L'équipe Dynamique Entrepreneuriale     05/04/15    
reprendre entreprise familiale bonne idee

La transmission familiale d’une entreprise est souvent le gage de sa pérennité, un ou plusieurs enfants reprenant la société au moment de la retraite ou du décès du représentant de la génération précédente, souvent le fondateur. Cependant, mieux vaut réfléchir avant de reprendre l’entreprise familiale, afin d’être certain de ne pas se fourvoyer dans une impasse entrepreneuriale ou successorale, et se poser les bonnes questions…

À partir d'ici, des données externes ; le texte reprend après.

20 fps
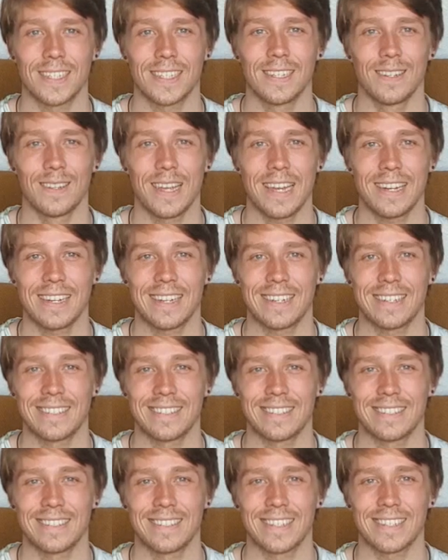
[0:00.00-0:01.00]
until then,
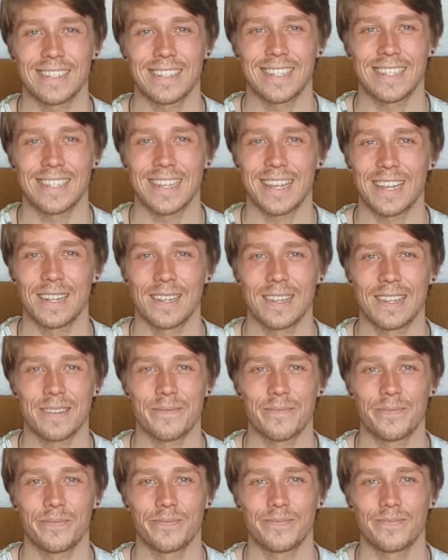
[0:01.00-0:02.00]
just stay
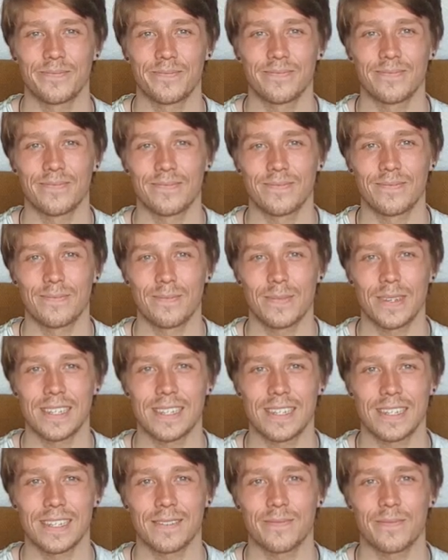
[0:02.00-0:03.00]
healthy.
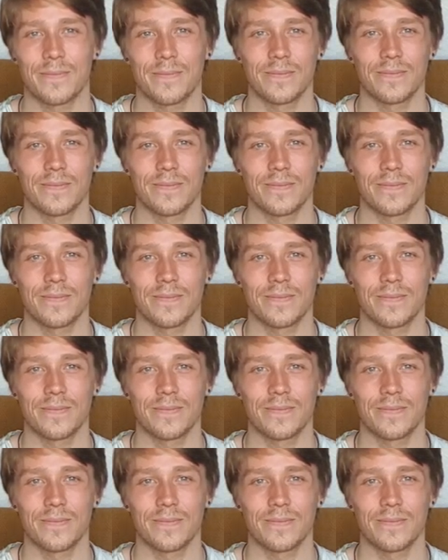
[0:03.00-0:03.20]
Peace.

Raisonner comme un créateur d’entreprise

L’activité d’une entreprise familiale est en règle générale mature, l’entreprise ayant été créée depuis vingt ou trente ans, voire plus si elle est opérationnelle depuis plus d’une génération. Son business est donc établi, mais encore faut-il être certain qu’il soit pérenne au regard des évolutions sociétales et technologiques, ou s’il ne l’est pas qu’il puisse être renouvelé (à l’instar du sellier Hermès devenu fabricant de sacs en cuir lorsque l’automobile a supplanté la traction hippomobile).

Le repreneur du business familial doit donc raisonner comme un créateur d’entreprise et vérifier la validité du business model dans l’avenir, en prêtant particulièrement attention à l’évolution des comptes et bilans sur plusieurs années. Si le chiffre d’affaires ou la marge baissent de façon régulière, il vaut sans doute mieux éviter de s’engager, sauf si vous avez une stratégie qui permettra d’inverser la tendance (lancement de nouveaux produits par exemple). Si au contraire, les indices sont stables, le jeu en vaut sans doute la chandelle.

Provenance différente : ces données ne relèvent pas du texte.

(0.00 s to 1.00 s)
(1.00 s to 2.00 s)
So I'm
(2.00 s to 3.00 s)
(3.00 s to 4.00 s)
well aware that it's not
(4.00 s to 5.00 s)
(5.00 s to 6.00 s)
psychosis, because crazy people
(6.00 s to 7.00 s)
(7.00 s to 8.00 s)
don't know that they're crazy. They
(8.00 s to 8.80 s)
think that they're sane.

La transmission est-elle envisageable sur le plan patrimonial ?

L’entreprise familiale représente un capital, relativement modeste pour une activité artisanale ou un petit commerce mais souvent conséquent pour une PME d’une certaine envergure. La reprise de l’entreprise doit s’insérer dans un plan de transmission patrimoniale, le nouveau responsable devant à plus ou moins long terme devenir le nouveau propriétaire.

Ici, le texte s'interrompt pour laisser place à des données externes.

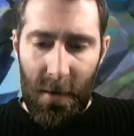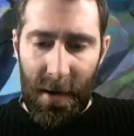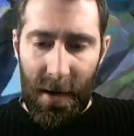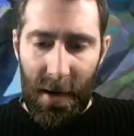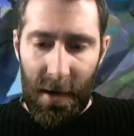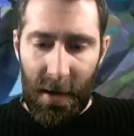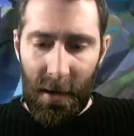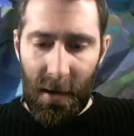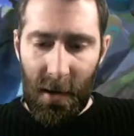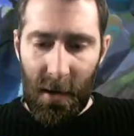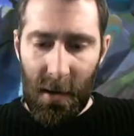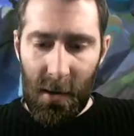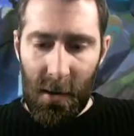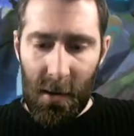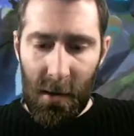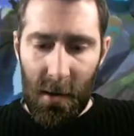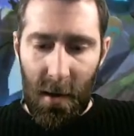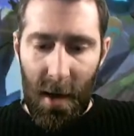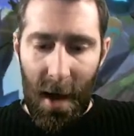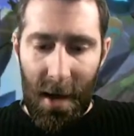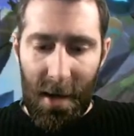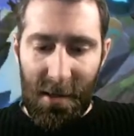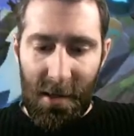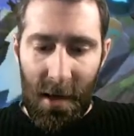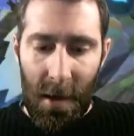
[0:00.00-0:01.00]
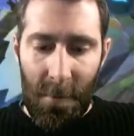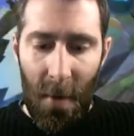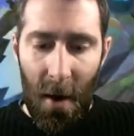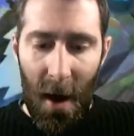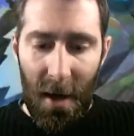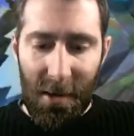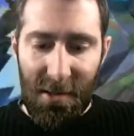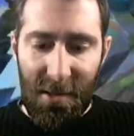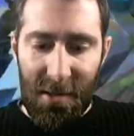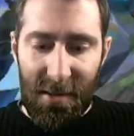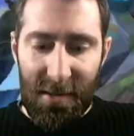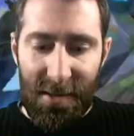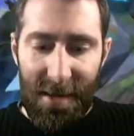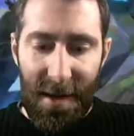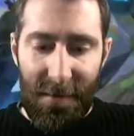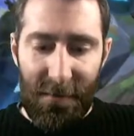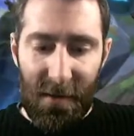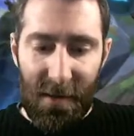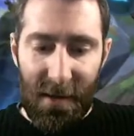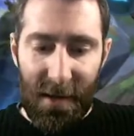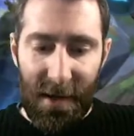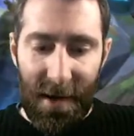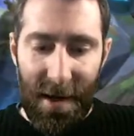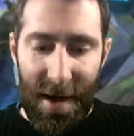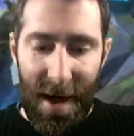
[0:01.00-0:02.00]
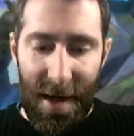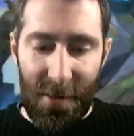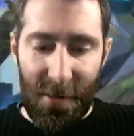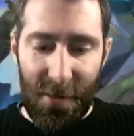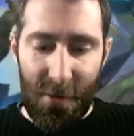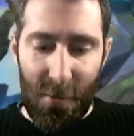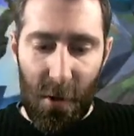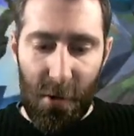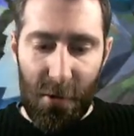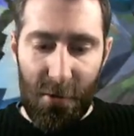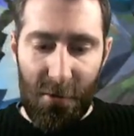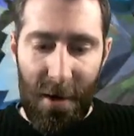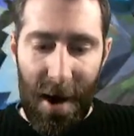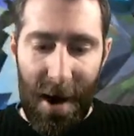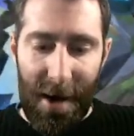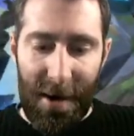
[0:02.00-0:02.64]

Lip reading: We're getting... Actually, I might just level here and throw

L’impact fiscal de la transmission ne doit pas être ignoré, mais il est aujourd’hui relativement aisé de minimiser les montants dus et de rendre cette transmission presqu’indolore : les donations permettent de faire échapper une partie conséquente de la valeur de l’entreprise à la succession, et ce d’autant plus que l’on anticipe (les donations pouvant être renouvelées au terme de dix ou quinze ans). Si cela ne suffit pas, le pacte Dutreil permet de réduire très fortement l’imposition, moyennant des contraintes de stabilité du capital.

La présence de cohéritiers (en général les membres de la fratrie) peut également être une source de problèmes : si ceux-ci ne veulent ou ne peuvent être partie prenante de la reprise, il faut être certain d’avoir les moyens de les dédommager afin de maintenir l'égalité entre les héritiers. Si ceux-ci sont d’accord pour participer à la reprise, mieux vaut verrouiller l’accord par un pacte d’actionnaire (qui est obligatoire dans le cas de la mise en œuvre du dispositif Dutreil).